[Required work]:
The lines from the start of the records through the one containing "[1:38.43-1:39.43]" are to be restated word for word; please include both ends.

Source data

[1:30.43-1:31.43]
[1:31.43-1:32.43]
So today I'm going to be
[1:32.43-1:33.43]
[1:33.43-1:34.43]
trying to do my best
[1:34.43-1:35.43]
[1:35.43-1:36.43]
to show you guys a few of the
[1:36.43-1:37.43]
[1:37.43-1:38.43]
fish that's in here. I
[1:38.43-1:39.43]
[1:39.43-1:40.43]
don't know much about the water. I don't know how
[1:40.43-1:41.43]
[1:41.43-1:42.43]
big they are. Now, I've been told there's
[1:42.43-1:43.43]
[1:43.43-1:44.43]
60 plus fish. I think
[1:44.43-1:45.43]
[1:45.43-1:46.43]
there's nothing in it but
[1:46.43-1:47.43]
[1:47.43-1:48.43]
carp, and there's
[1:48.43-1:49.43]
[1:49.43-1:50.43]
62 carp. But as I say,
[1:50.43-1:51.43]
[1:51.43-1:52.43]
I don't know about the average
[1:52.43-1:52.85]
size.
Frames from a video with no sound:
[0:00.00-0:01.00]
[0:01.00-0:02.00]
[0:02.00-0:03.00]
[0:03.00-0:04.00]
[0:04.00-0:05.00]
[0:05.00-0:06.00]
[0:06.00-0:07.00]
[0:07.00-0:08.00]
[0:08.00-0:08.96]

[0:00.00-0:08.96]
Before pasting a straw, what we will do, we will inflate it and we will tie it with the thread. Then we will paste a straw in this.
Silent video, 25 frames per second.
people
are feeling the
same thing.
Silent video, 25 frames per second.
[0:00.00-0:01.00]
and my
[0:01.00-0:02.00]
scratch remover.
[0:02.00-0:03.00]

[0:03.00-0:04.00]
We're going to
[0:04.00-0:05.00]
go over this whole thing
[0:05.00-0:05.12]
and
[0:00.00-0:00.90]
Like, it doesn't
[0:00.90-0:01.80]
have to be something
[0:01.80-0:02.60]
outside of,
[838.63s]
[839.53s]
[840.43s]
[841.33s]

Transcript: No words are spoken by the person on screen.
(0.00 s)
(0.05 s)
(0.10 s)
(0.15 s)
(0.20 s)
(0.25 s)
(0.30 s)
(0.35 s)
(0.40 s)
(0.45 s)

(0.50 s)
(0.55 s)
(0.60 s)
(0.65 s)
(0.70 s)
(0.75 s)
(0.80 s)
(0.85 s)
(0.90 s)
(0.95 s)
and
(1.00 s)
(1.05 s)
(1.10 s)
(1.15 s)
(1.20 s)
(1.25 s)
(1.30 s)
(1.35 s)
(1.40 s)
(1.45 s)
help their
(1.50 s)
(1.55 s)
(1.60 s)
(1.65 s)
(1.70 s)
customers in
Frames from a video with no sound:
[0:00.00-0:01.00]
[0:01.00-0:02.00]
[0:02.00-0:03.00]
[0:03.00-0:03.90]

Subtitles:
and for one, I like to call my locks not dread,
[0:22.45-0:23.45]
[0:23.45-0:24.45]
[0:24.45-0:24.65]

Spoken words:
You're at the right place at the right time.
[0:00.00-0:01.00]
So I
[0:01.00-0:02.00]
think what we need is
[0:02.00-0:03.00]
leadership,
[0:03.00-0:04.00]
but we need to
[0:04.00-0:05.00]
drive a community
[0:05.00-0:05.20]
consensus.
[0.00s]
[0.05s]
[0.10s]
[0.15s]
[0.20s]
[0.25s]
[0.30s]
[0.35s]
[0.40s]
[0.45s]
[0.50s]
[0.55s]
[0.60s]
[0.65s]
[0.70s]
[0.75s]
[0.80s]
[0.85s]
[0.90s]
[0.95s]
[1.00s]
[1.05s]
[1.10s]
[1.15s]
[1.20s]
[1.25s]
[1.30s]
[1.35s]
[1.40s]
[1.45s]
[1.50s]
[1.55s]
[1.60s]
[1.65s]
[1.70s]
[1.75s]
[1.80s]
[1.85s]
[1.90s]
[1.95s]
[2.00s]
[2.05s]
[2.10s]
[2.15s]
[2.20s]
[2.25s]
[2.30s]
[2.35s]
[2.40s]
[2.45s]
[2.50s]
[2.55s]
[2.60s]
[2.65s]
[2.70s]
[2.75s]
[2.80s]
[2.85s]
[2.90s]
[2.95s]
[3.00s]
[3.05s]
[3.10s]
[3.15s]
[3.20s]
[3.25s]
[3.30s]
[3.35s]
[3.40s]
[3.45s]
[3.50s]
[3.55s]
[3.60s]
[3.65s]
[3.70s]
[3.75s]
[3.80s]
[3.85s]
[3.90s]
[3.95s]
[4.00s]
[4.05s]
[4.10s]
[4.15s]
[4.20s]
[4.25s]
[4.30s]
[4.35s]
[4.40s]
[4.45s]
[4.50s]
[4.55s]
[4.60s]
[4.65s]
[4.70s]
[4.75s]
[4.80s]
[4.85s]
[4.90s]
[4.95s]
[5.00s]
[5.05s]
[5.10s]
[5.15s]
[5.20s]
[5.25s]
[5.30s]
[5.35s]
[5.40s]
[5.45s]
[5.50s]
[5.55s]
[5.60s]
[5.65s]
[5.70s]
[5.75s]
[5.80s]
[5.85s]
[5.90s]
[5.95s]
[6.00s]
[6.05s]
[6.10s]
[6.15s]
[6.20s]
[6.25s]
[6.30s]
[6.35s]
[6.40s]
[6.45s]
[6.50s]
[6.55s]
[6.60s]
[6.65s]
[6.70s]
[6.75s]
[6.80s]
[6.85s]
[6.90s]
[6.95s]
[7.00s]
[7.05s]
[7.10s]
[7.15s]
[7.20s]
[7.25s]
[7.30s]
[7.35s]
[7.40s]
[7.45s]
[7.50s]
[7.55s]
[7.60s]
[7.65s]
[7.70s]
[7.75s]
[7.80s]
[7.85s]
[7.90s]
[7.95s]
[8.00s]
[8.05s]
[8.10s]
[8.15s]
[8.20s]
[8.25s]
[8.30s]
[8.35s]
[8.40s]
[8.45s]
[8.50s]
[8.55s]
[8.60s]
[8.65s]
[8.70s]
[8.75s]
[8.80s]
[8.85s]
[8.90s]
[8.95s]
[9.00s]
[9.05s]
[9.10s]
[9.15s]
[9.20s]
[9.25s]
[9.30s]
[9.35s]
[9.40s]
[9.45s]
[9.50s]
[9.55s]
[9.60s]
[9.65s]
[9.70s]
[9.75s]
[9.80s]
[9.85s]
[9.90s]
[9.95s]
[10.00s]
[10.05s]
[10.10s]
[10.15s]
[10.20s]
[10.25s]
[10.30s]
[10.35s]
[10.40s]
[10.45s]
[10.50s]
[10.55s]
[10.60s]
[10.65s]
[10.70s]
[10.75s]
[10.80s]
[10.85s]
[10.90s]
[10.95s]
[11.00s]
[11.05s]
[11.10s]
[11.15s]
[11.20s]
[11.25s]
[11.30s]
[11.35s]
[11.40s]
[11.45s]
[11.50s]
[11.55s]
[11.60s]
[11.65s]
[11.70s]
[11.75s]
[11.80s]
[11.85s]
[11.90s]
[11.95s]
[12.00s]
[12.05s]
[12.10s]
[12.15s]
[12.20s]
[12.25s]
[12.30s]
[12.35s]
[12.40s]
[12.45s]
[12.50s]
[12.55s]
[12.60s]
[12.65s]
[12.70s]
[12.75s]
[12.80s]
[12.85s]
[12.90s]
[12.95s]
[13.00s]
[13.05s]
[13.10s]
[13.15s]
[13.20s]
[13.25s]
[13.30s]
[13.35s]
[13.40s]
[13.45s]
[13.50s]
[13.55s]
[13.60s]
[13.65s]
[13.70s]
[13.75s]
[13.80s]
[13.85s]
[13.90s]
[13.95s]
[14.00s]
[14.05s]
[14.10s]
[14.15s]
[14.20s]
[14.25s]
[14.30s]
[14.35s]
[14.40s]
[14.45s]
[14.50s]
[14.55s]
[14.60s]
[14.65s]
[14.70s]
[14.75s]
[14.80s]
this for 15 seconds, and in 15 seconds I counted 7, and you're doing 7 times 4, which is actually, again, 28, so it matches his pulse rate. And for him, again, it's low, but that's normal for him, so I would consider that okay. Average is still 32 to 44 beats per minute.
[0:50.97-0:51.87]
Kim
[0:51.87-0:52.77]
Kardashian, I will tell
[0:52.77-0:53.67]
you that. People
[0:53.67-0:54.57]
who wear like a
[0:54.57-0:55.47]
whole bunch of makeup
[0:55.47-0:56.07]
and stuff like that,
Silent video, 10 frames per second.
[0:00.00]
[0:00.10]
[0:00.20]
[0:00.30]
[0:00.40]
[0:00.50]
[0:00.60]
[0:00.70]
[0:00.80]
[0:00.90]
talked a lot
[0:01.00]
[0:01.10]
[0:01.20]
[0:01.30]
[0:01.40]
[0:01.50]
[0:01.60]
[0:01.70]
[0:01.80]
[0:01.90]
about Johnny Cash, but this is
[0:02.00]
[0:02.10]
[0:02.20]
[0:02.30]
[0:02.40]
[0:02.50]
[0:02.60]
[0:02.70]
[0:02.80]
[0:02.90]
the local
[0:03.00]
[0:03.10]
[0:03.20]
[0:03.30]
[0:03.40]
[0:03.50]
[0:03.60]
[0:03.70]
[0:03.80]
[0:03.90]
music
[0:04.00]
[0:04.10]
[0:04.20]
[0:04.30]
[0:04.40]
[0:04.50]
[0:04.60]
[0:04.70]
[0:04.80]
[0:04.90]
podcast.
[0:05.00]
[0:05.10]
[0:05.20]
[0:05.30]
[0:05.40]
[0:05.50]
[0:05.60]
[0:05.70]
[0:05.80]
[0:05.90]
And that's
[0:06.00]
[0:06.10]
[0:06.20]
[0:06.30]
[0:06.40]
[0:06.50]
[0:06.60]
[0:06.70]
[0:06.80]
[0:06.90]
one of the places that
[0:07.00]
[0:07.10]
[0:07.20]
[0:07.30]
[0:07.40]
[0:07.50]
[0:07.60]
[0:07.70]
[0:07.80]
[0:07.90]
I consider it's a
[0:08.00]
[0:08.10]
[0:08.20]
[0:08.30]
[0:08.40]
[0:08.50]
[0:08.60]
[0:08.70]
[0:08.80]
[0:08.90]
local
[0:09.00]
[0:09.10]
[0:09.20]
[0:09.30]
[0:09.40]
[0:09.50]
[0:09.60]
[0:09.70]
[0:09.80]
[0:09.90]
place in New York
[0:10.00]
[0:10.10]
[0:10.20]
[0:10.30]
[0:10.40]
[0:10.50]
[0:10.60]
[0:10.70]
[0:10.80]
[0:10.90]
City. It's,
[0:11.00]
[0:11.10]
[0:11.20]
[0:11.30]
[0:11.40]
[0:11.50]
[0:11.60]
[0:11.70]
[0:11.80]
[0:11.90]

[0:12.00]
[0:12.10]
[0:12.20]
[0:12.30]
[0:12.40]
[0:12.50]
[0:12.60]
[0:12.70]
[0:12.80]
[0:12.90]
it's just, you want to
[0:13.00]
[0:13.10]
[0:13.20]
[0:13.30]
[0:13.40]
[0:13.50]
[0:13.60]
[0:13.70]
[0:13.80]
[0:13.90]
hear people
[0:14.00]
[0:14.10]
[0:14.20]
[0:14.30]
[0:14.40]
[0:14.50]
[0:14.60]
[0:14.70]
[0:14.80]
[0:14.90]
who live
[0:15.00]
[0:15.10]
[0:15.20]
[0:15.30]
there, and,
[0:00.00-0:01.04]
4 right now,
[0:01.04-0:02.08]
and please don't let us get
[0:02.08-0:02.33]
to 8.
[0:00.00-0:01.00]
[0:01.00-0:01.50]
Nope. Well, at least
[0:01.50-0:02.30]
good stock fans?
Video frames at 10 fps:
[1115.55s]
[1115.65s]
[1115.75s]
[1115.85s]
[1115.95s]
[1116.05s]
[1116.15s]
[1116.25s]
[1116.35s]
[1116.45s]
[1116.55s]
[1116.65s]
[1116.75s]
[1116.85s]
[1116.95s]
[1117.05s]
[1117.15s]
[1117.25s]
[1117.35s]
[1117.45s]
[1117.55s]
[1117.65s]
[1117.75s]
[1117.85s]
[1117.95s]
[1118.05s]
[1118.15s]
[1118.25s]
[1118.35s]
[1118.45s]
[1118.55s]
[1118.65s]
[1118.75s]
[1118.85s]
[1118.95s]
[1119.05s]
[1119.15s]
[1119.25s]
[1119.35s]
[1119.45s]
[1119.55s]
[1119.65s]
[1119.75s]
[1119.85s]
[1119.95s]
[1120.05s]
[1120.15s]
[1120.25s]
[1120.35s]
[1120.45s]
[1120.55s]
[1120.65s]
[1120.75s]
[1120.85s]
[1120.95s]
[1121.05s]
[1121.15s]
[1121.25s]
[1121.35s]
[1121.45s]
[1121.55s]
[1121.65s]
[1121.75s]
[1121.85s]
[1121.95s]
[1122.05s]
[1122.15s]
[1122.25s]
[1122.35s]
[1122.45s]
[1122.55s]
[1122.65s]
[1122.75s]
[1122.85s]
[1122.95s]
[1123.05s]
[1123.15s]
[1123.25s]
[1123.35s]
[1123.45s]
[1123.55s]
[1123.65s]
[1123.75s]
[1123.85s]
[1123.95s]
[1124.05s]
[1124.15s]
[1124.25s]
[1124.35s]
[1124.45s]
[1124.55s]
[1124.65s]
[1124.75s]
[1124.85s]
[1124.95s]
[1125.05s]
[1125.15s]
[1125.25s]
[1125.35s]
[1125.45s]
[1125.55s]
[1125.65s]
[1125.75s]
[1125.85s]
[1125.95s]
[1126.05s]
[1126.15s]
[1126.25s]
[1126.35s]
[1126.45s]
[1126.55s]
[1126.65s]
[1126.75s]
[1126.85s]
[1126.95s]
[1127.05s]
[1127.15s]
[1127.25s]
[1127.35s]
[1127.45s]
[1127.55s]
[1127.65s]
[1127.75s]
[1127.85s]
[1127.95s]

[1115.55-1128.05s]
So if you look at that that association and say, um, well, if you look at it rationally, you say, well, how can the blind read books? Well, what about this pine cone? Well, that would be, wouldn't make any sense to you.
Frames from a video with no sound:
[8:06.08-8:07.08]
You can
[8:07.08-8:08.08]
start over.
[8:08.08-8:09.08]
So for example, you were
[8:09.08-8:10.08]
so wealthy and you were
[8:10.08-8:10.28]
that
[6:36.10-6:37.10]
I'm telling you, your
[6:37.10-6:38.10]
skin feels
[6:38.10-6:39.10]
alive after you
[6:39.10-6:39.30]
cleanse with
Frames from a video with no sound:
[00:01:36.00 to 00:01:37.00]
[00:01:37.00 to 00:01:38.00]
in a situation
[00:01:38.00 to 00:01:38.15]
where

[Written answer]:
[1:30.43-1:31.43]
[1:31.43-1:32.43]
So today I'm going to be
[1:32.43-1:33.43]
[1:33.43-1:34.43]
trying to do my best
[1:34.43-1:35.43]
[1:35.43-1:36.43]
to show you guys a few of the
[1:36.43-1:37.43]
[1:37.43-1:38.43]
fish that's in here. I
[1:38.43-1:39.43]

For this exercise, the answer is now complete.